Les syndicats français de journalistes (SNJ, SNJ-CGT, CFDT-Journalistes, membres de la Fédération internationale des Journalistes) tiennent pour illégale la condamnation en appel de six journalistes turcs à des peines de prison perpétuelle.
Une fois encore, le pouvoir de l’AKP du président turc Recep Tayyip Erdogan réprime la liberté d’expression. Le 2 octobre, la Cour d’appel d’Istanbul a lourdement condamné à des peines à vie pour terrorisme Nazlı Ilıcak, Ahmet Altan, Mehmet Altan, Fevzi Yazıcı, Yakup Şimşek et Şükrü Tuğrul Özşengül. Ils sont accusés d’avoir voulu renverser l’ordre constitutionnel et d’être en lien avec les auteurs de la tentative du coup d’Etat du 15 juillet 2016. En juin dernier, Mehmet Altan avait pourtant été remis en liberté provisoire, à la suite des décisions de la Cour constitutionnelle turque et de la Cour européenne des droits de l’Homme.
Aujourd’hui, 183 journalistes croupissent dans les geôles du régime dont une majorité est détenue sans jugement. La Turquie détient ainsi le record mondial de journalistes emprisonnés. La profession est décapitée : 750 journalistes ont été privés de leur carte de presse. Des milliers d’autres sont au chômage. Plus de 150 journalistes ont été contraints à l’exil dont Can Dündar, l’ancien rédacteur en chef du dernier journal d’opposition Cumhuriyet (La République). Le président turc en visite à Berlin ces derniers jours a osé sommer le gouvernement d’Angela Merkel d’expulser Can Dündar, réfugié en Allemagne. Le chef de l’Etat turc voue une haine tenace au journal pour avoir révélé des ventes d’armes turques à des groupes djihadistes en Syrie. Ce quotidien vient en septembre de subir un « coup d’Etat » en interne avec le limogeage des anciens de la rédaction.

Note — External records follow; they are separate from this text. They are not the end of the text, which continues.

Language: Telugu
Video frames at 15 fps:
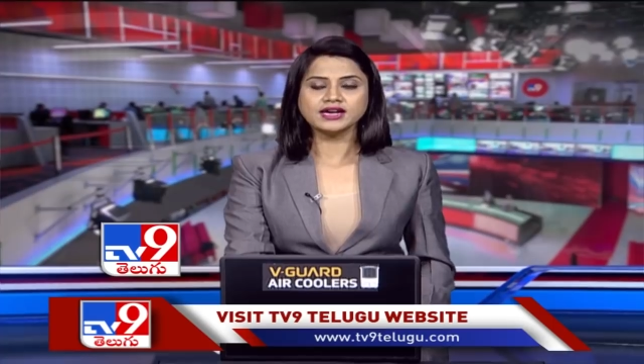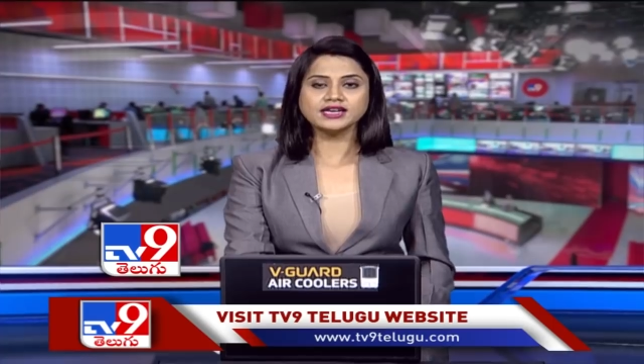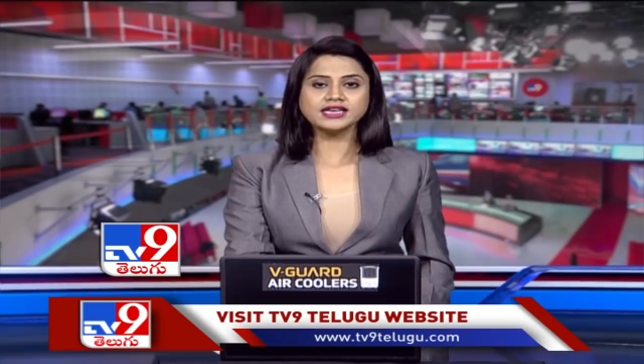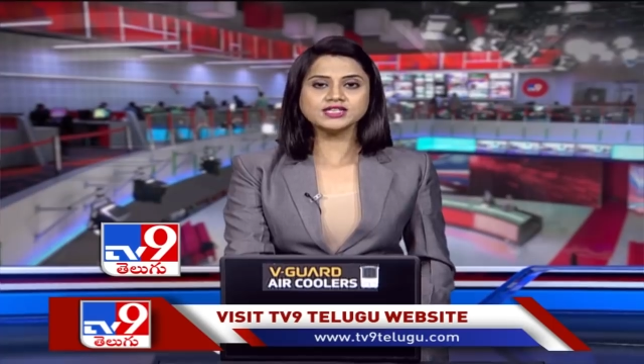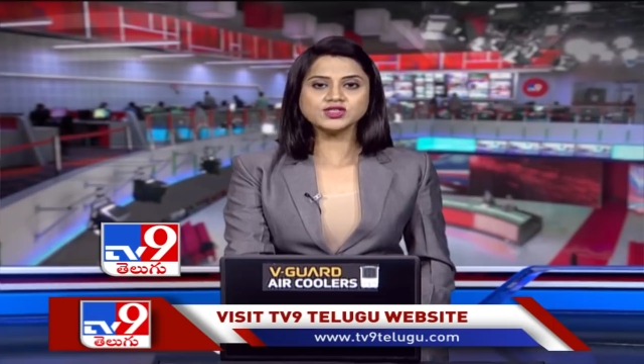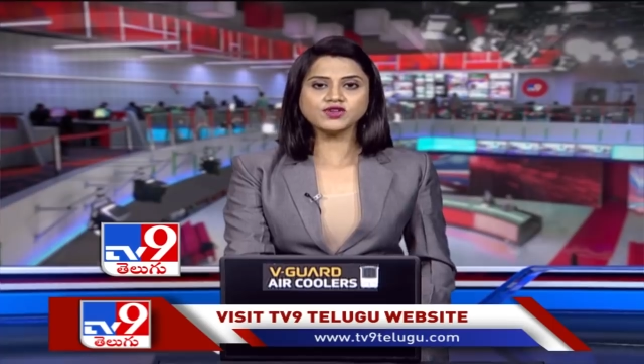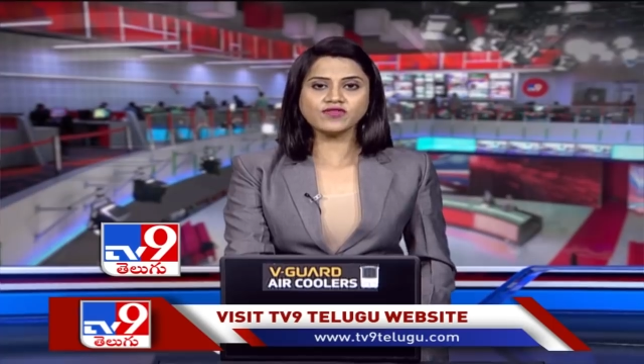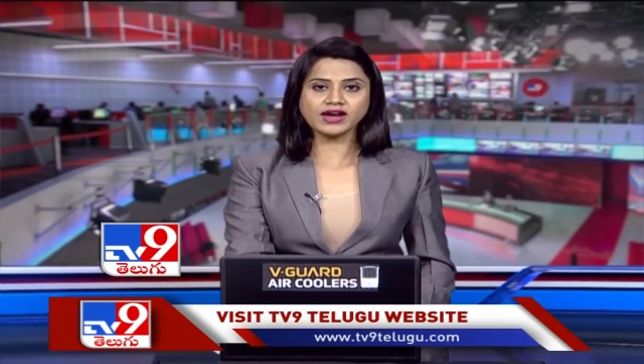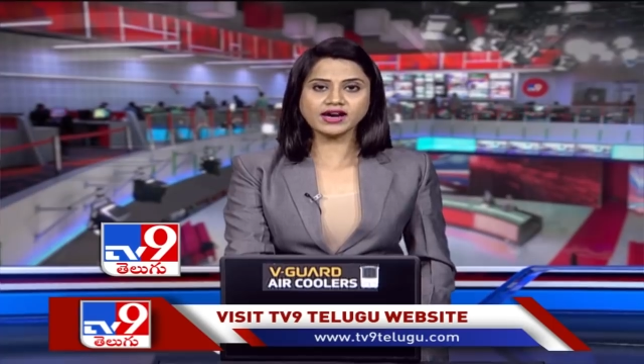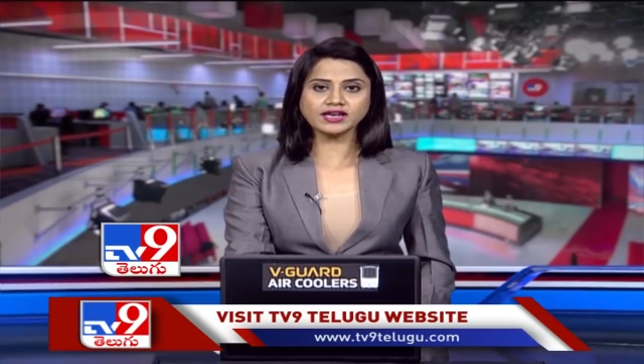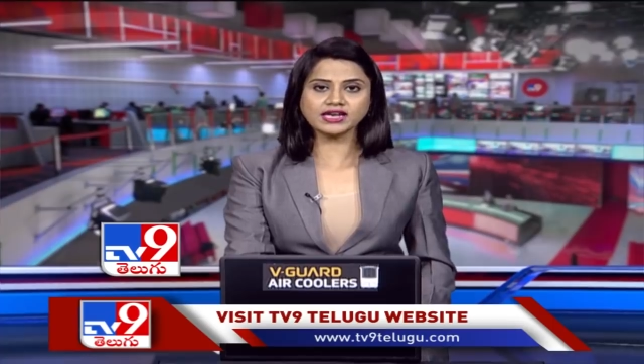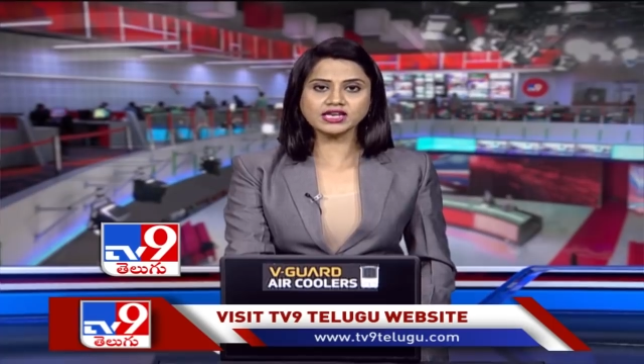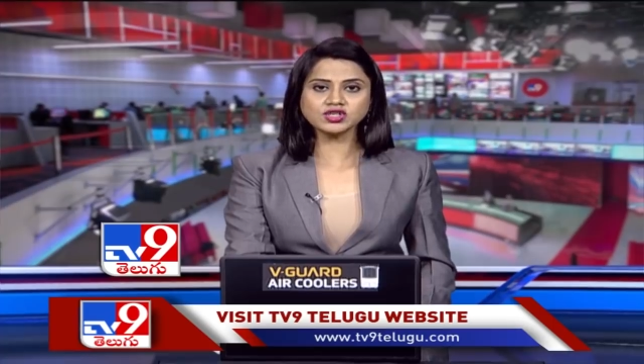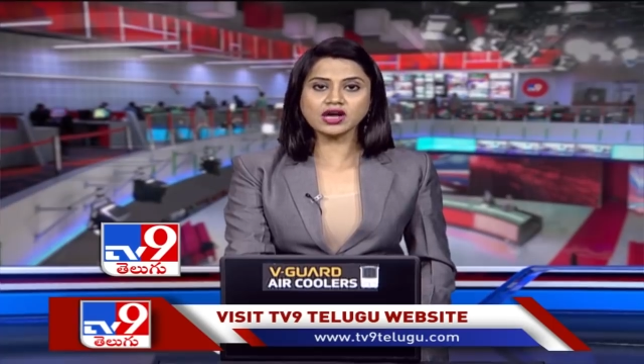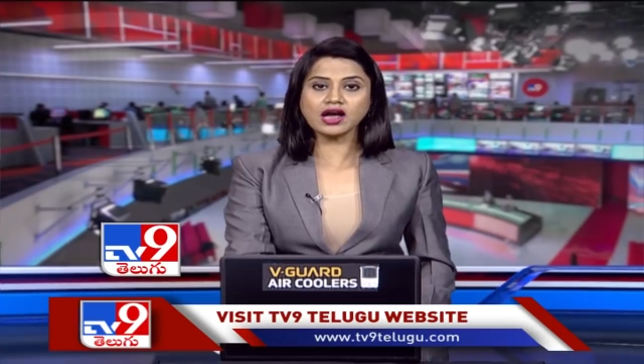టీజీ
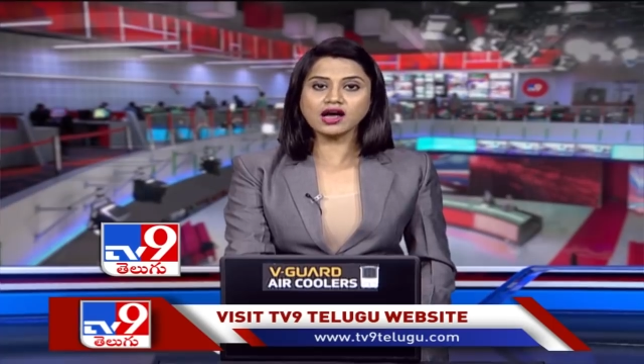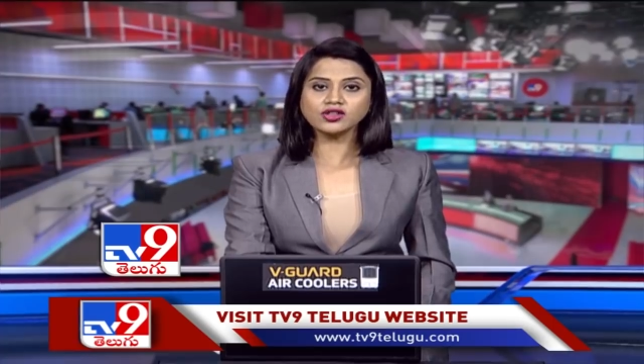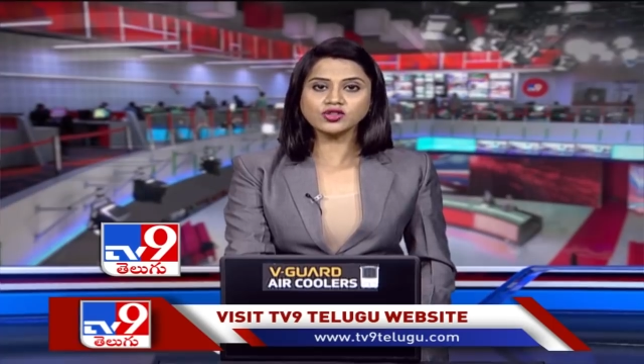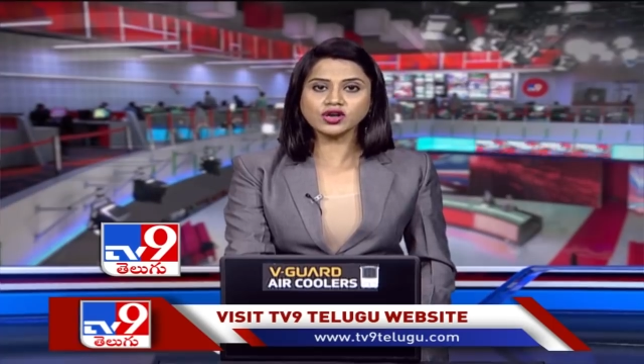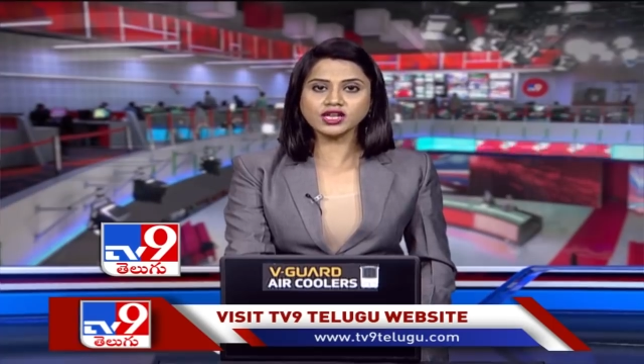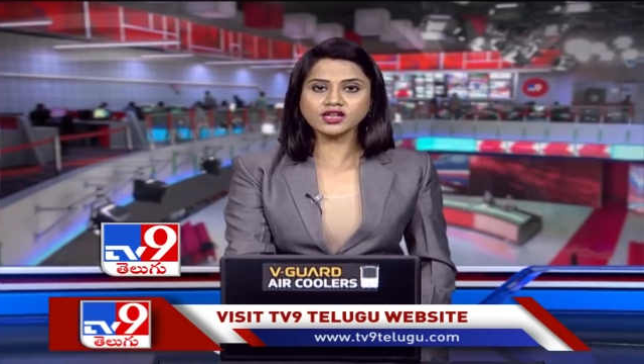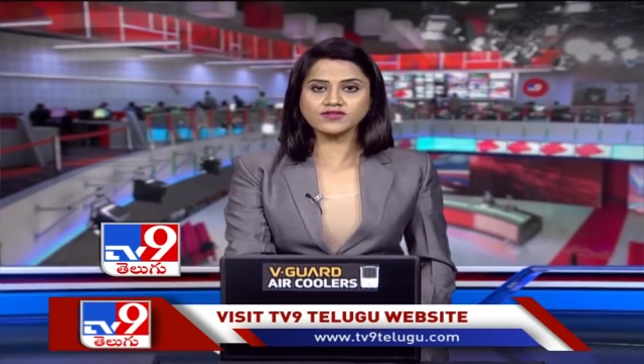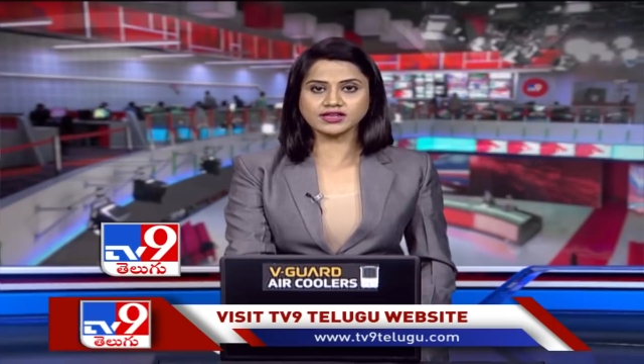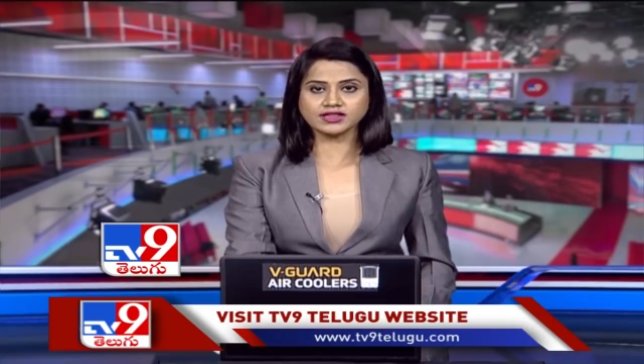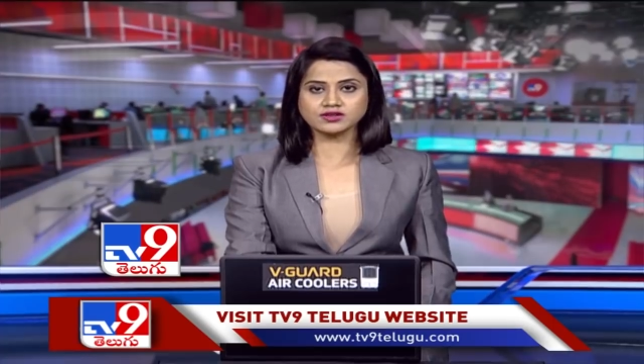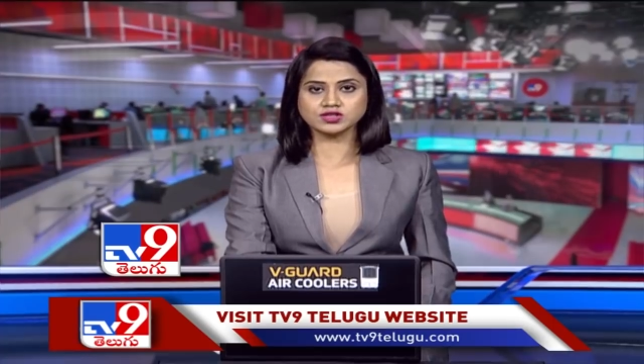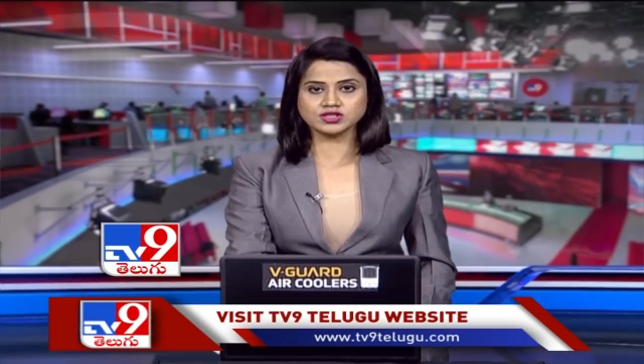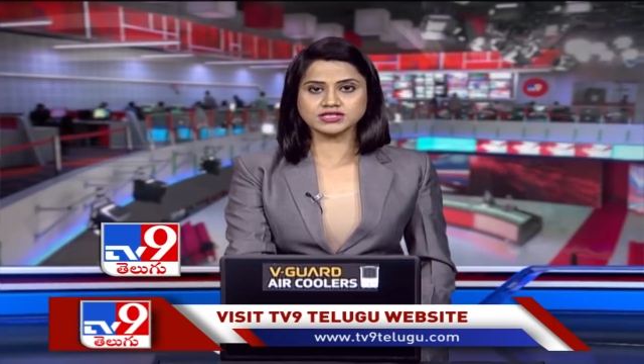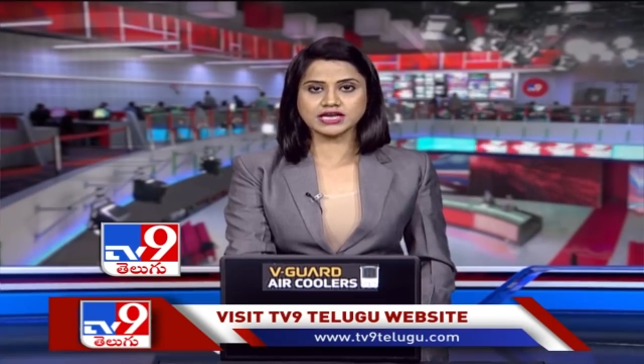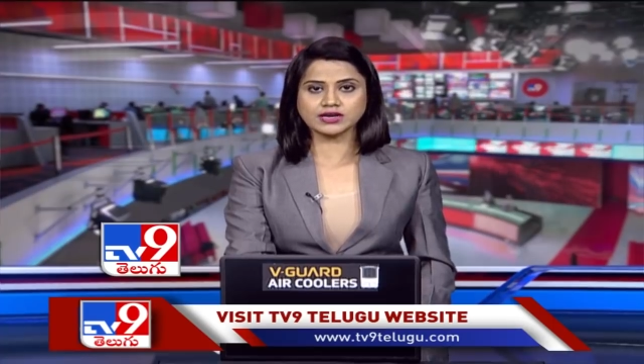వెంకటేష్ ఆందోళన వ్యక్తం
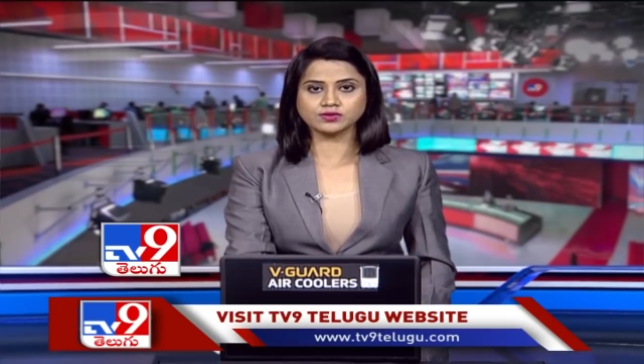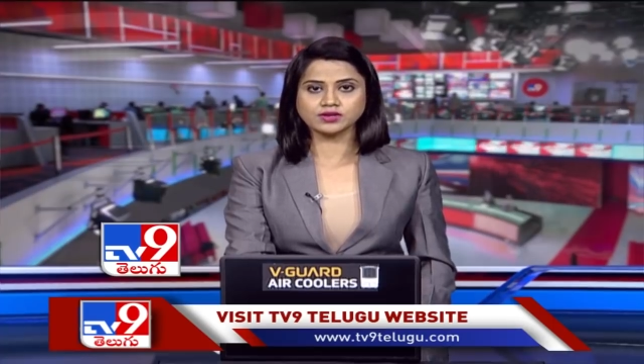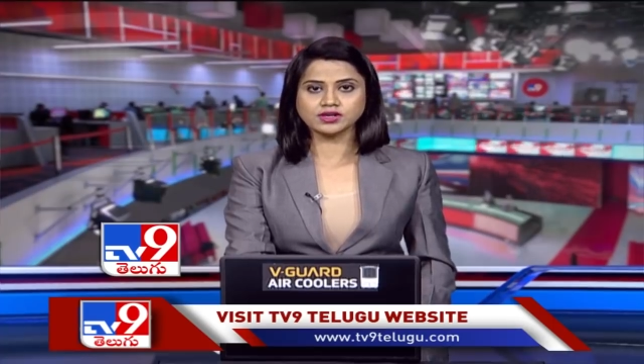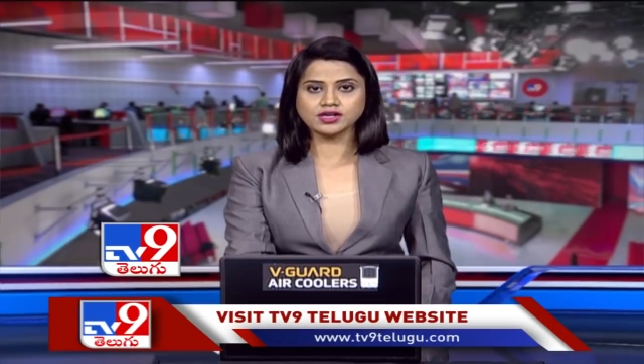చేశారు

Depuis le coup d’Etat de 2016, près de 200 publications ont été suspendues. L’AKP contrôle aujourd’hui près de 80% des médias. De plus l’accès à Internet est régulièrement coupé et l’accès aux réseaux sociaux est restreint.
Face à cette répression massive contre nos confrères turcs et kurdes, face à ce déni de démocratie qui a lieu dans un pays membre du Conseil de l’Europe, il ne suffit plus –même si cela est nécessaire– de protester, ou, comme la France vient de le faire, de se dire « préoccupée » ou d’appeler « la Turquie à respecter pleinement ses engagements européens et internationaux et à garantir les règles de l’Etat de droit, la liberté de la presse et le droit de chacun à un procès équitable ».
Nous estimons avec la Fédération internationale des journalistes et le syndicat turc des journalistes, qu’il y a urgence à exiger de l’Europe –et de la France au premier chef– des mesures ad hoc pour rendre la liberté à nos confrères emprisonnés et réaffirmer le principe du pluralisme comme l’édicte la Convention européenne des droits de l’Homme.
Les syndicats français appelleront à un prochain rassemblement de solidarité à Paris avec tous les démocrates, les associations de défense des droits de l’Homme pour dire STOP ERDOGAN.